> **Your assignment**: Your copy of the entries must be exact, and it must not include the pictures.

> **Dataset entries**:
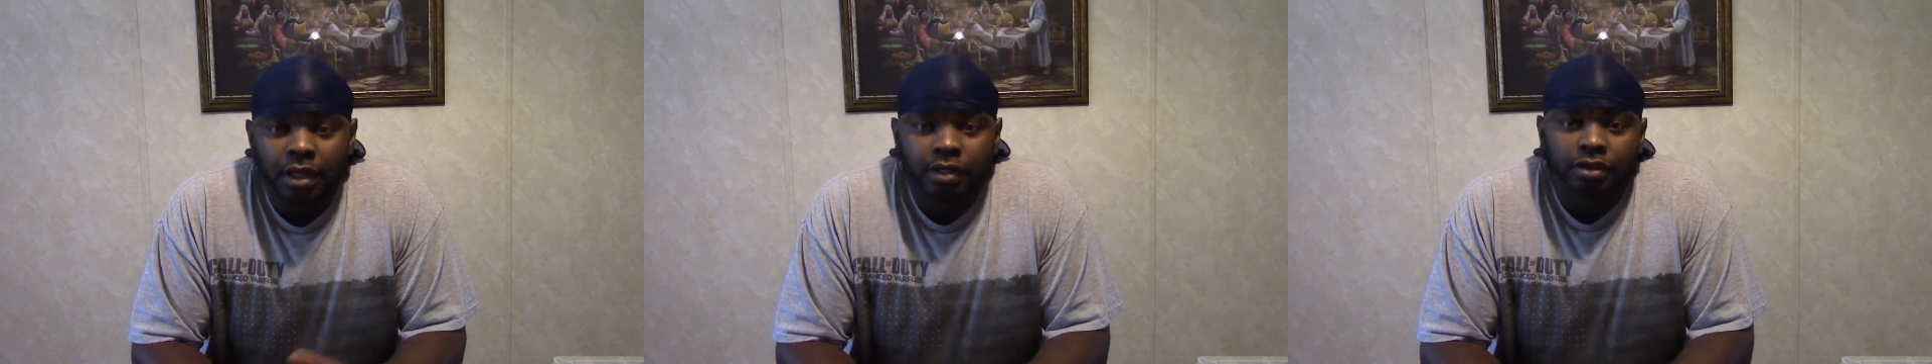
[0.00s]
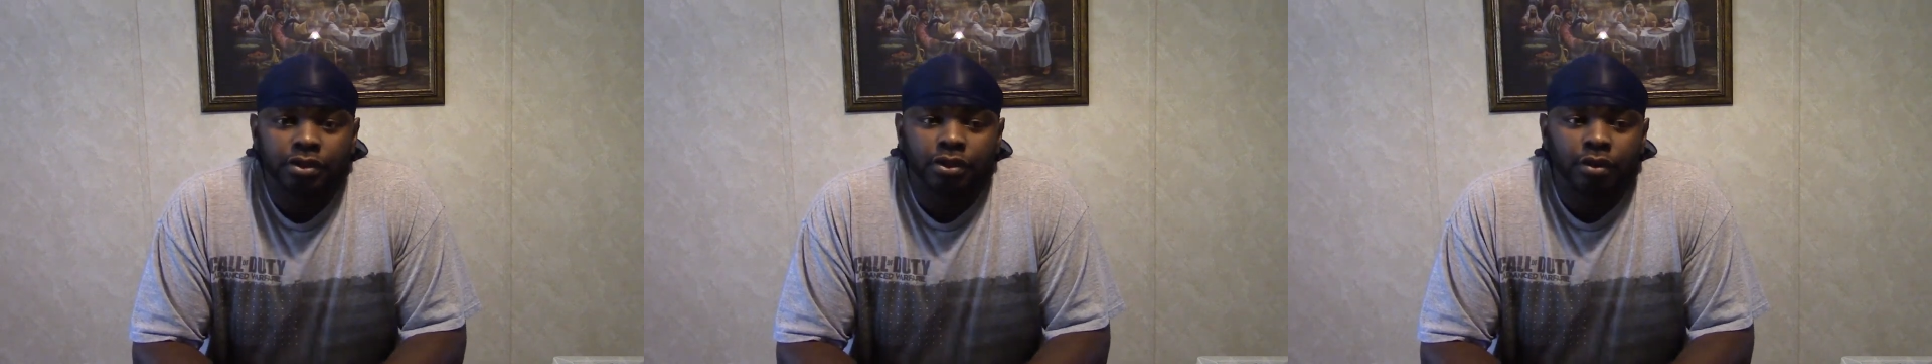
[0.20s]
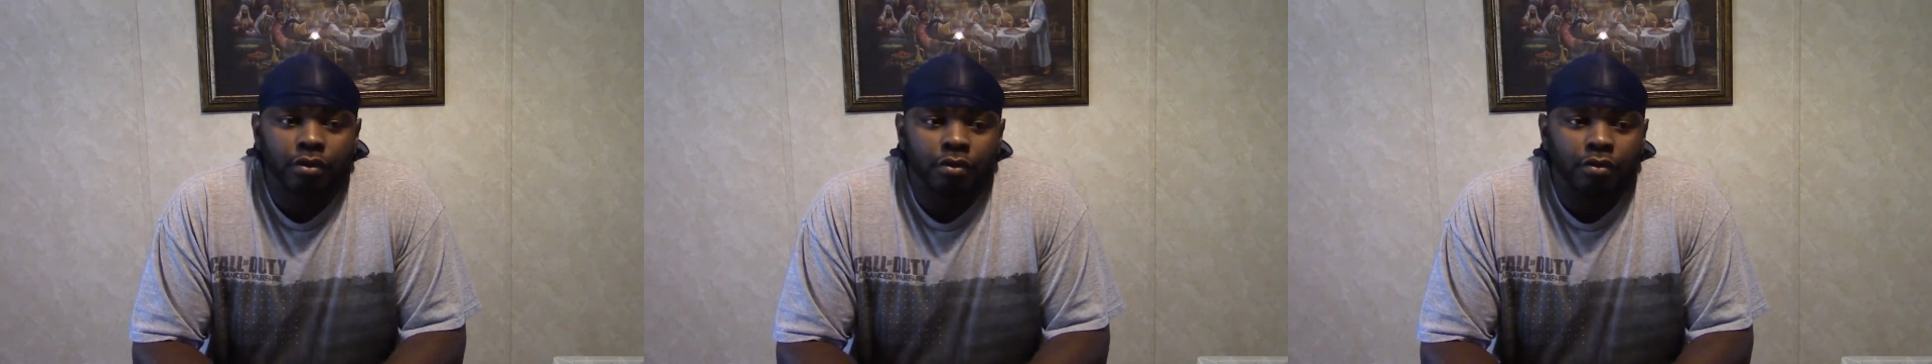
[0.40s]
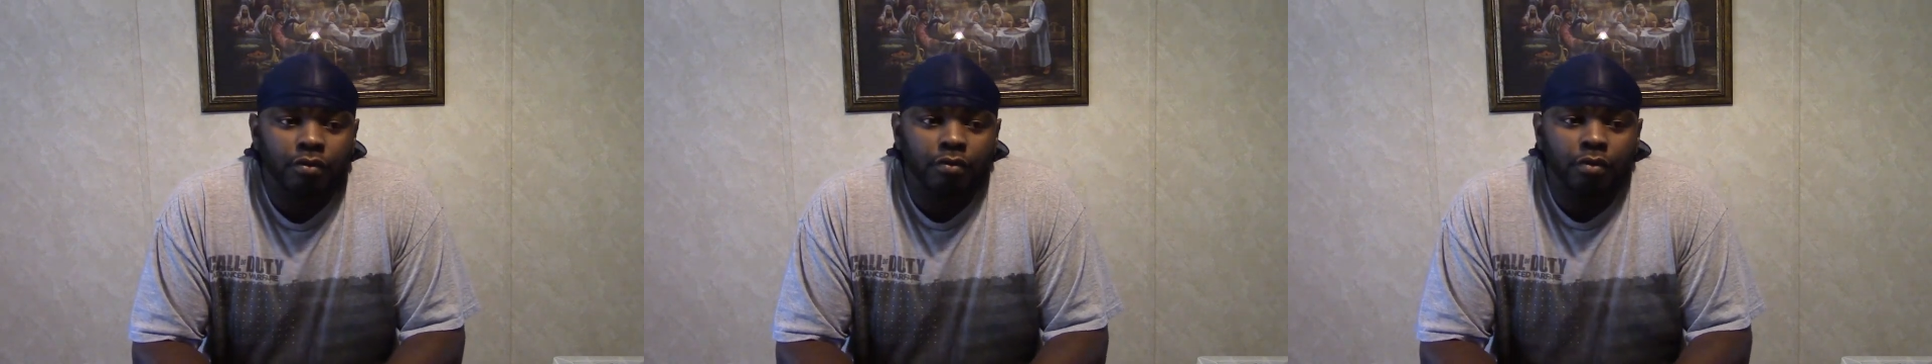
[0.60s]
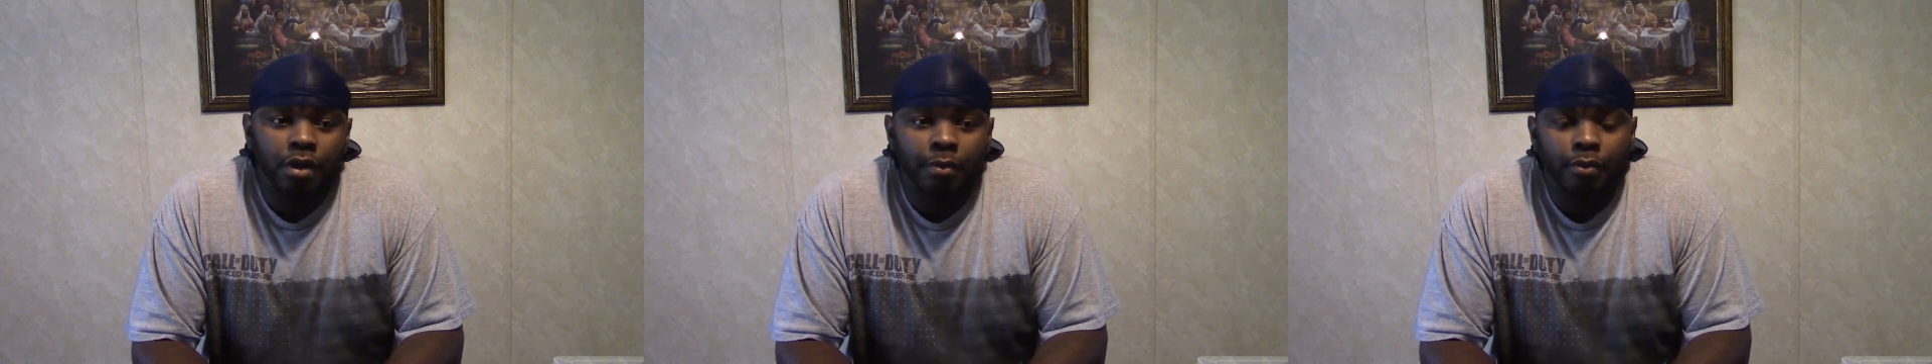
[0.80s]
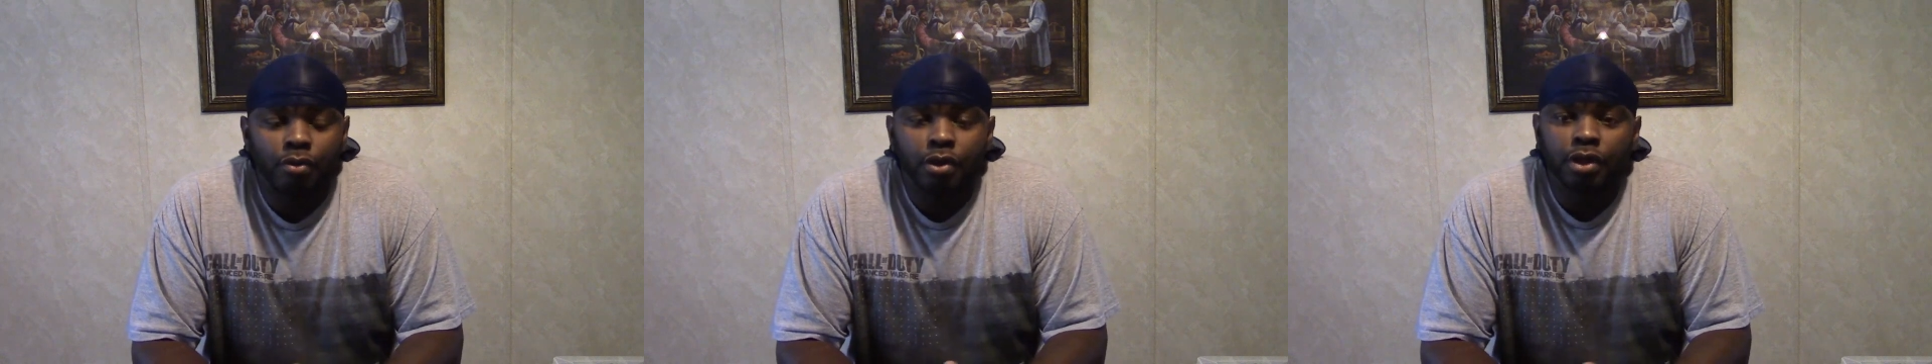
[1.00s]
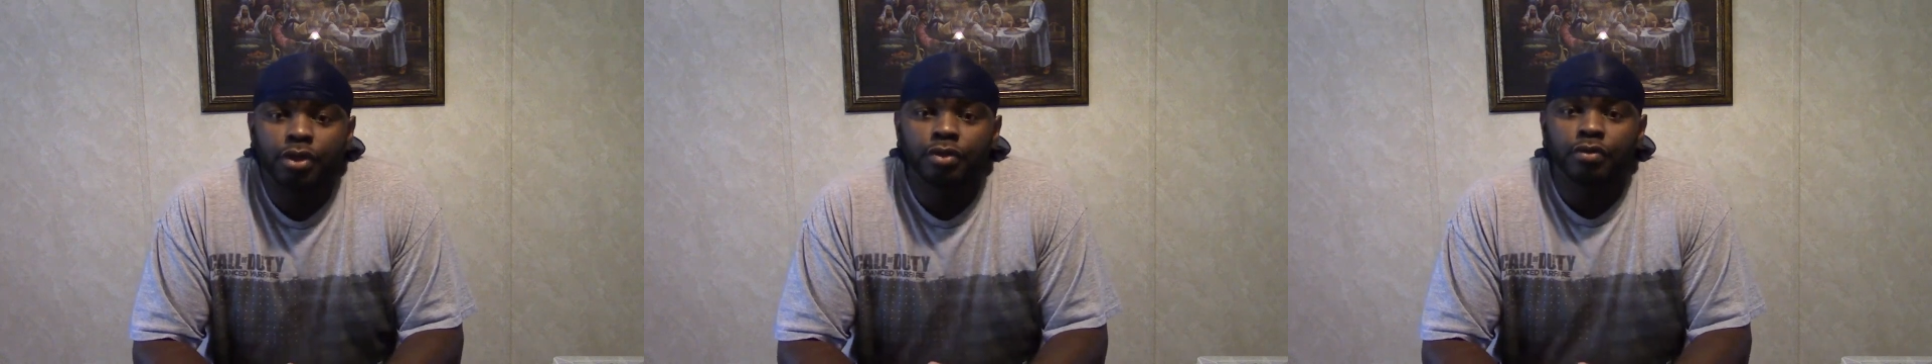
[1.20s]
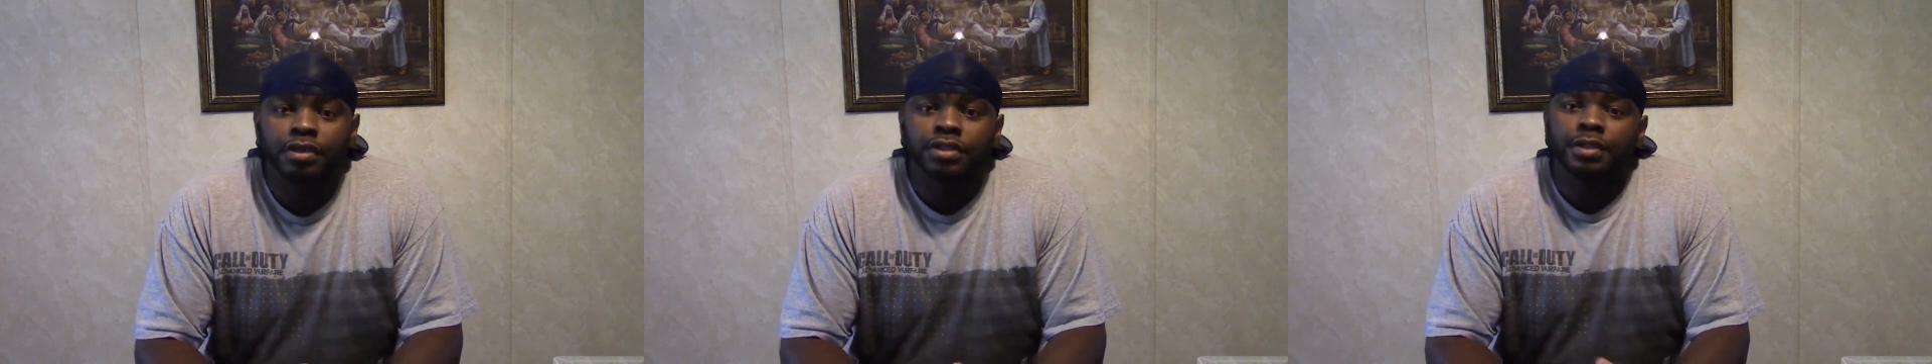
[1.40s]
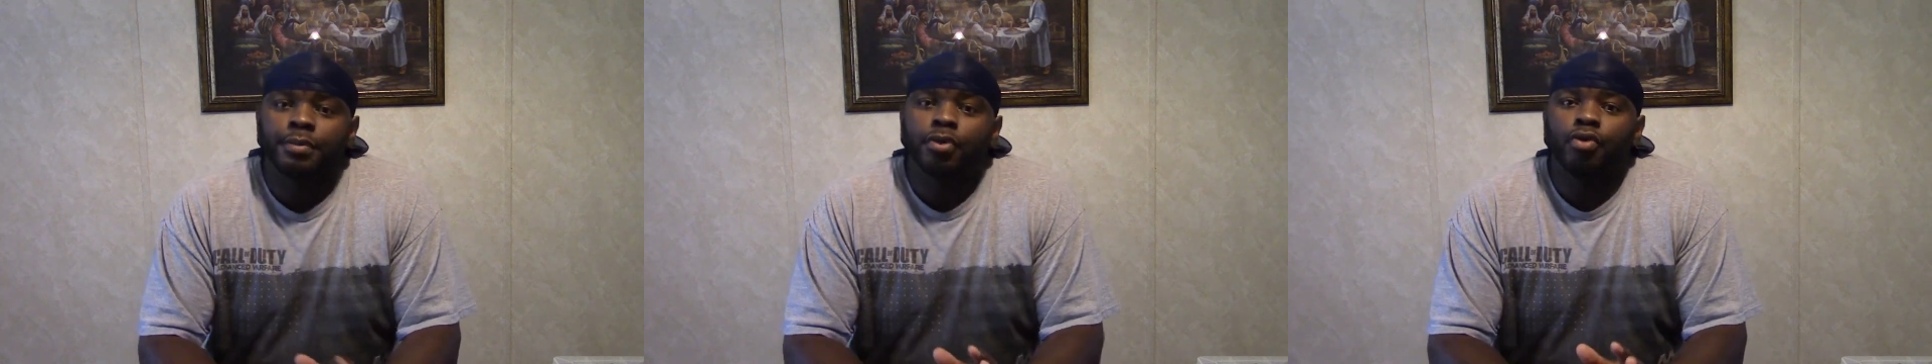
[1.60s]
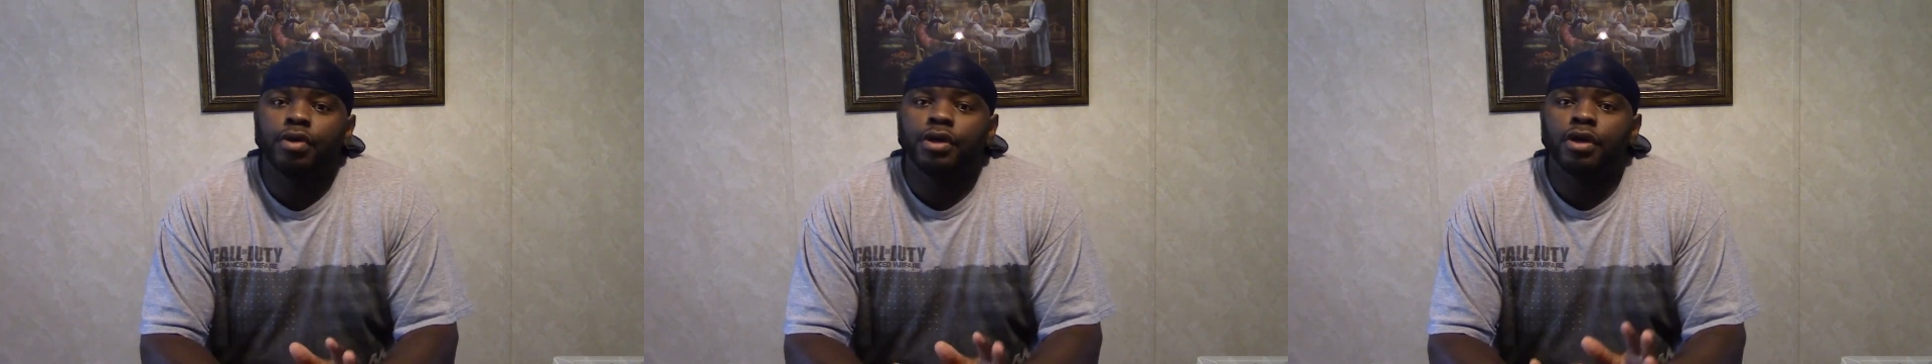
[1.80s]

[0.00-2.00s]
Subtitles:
So what I'm going to do is I'm going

> **Reply**:
[0.00s]
[0.20s]
[0.40s]
[0.60s]
[0.80s]
[1.00s]
[1.20s]
[1.40s]
[1.60s]
[1.80s]

[0.00-2.00s]
Subtitles:
So what I'm going to do is I'm going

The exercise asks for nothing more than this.